Em entrevista à Agência Brasil, ele afirmou que essas avaliações são irrelevantes porque os analistas estão esquecendo que os indicadores de crescimento da economia do país, por mais elevados que sejam, têm como base de comparação os números deprimidos do ano passado, período em que o mundo viveu uma das maiores crises do últimos anos.”Nós estávamos lá em cima em um determinado patamar em 2008. De repente, você caiu no fundo do vale. Agora, estamos subindo do vale. Então, quando eu faço comparação com o fundo do vale, me dá algo expressivo. Estão fazendo confusão”, disse o professor, lembrando que as comparações devem ser feitas em um cenário de recuperação.

Ele criticou o Banco Central quando propõe restrições à economia. “É uma estupidez. Os níveis de produção da indústria são iguais aos de meados de 2008. Então, está errado dizer vamos estourar isso, vamos estourar aquilo”.
Munhoz destaca que essas avaliações tanto do BC, quanto dos analistas, incluindo o FMI, parecem ser precipitadas porque a economia brasileira apenas está recuperando o que perdeu durante a crise do ano passado. Segundo ele, nenhum desses fatos irá “arrebentar” a economia, não haverá pressão de demanda. Nada do que o BC e os analistas , segundo ele, estão indicando.

“Apenas, devemos nos cuidar é que havia um nível de preocupação muito grande financeira nas bolsas etc. e isso gerou uma demanda não permanente no campo financeiro. Isso provocou uma distorção e se pode perder um controle. Não é o salário, o emprego, não é nada disso”, disse.

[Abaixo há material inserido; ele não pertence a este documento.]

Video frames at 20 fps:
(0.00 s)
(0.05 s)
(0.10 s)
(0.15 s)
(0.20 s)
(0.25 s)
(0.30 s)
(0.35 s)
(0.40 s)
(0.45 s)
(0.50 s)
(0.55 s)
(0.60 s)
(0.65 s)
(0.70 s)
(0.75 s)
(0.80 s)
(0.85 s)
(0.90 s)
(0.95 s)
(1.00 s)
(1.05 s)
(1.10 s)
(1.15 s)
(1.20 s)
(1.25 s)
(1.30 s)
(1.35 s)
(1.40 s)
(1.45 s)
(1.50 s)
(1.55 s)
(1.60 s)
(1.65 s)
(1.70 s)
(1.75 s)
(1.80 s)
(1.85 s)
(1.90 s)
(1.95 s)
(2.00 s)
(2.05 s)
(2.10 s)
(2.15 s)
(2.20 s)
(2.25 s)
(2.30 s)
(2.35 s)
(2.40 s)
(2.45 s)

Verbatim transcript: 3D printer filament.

Para ele, o BC precisar ser mais cauteloso ao aumentar os juros da economia em sua política monetária para controlar a inflação. Em suas contas, o aumento recente da taxa básica de juros de 8,75% para 9,50% provocará um gasto anual para o Tesouro Nacional de R$ 15 bilhões com a dívida pública. “Isso é quase o PAC”.

“Se você analisar quanto você gasta com o PAC de investimento, que de R$ 20 bilhões se gasta a metade, então, só com juros, será o mesmo que o PAC”, comparou. De acordo com o professor, é preciso ter certos cuidados para a economia do país não ir para o buraco pelo excesso de remédios tomados ou por remédios errados.

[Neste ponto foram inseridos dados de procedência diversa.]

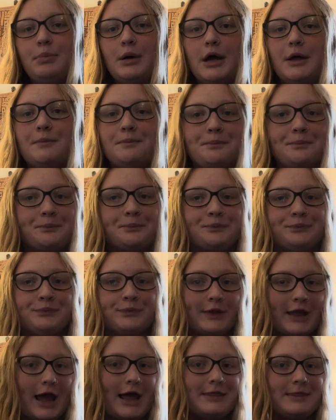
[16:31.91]
but
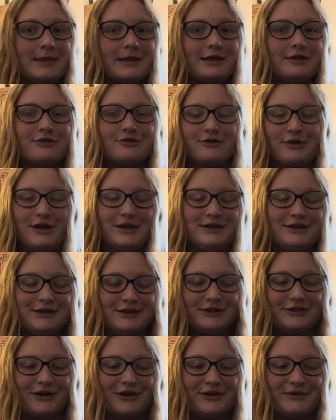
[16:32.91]
I think it's great
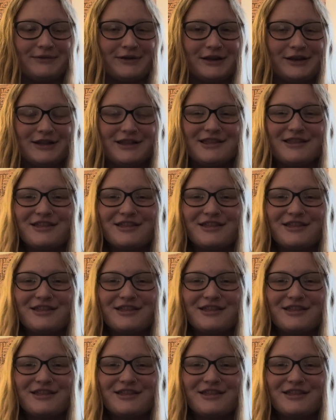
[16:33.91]
to talk about it.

Mas Décio Munhoz admite que o Brasil poupa pouco e gasta muito se for levado for usada a mesma comparação entre os juros da dívida e os investimentos do PAC. se são gastos R$ 200 bilhões em juros da dívida pública e por outro lado orça o PAC em R$ 20 bilhões. “Ou seja, estou investindo um décimo do que se gasto com juros. Somos vítimas dessa armadilha”, disse.

O economista da UnB também acredita ser equivocada a política de emissão de títulos públicos para garantir financiamentos privados, pois, segundo ele, isso também aumenta a divida pública federal.”Recentemente, no bojo da crise decidiu-se reforçar o BNDES [Banco Nacional de Desenvolvimento Econômico e Social] em R$ 180 bilhões com a emissão de títulos para as empresas não quebrarem. Parte foi para isso mesmo, mas parte ficou concentranda em poucas empresas. Isso, no entanto, dá um salto terrível da dívida pública”. Segundo Munhoz, “agora a dívida pode subir muito mais por causa da elevação dos juros”.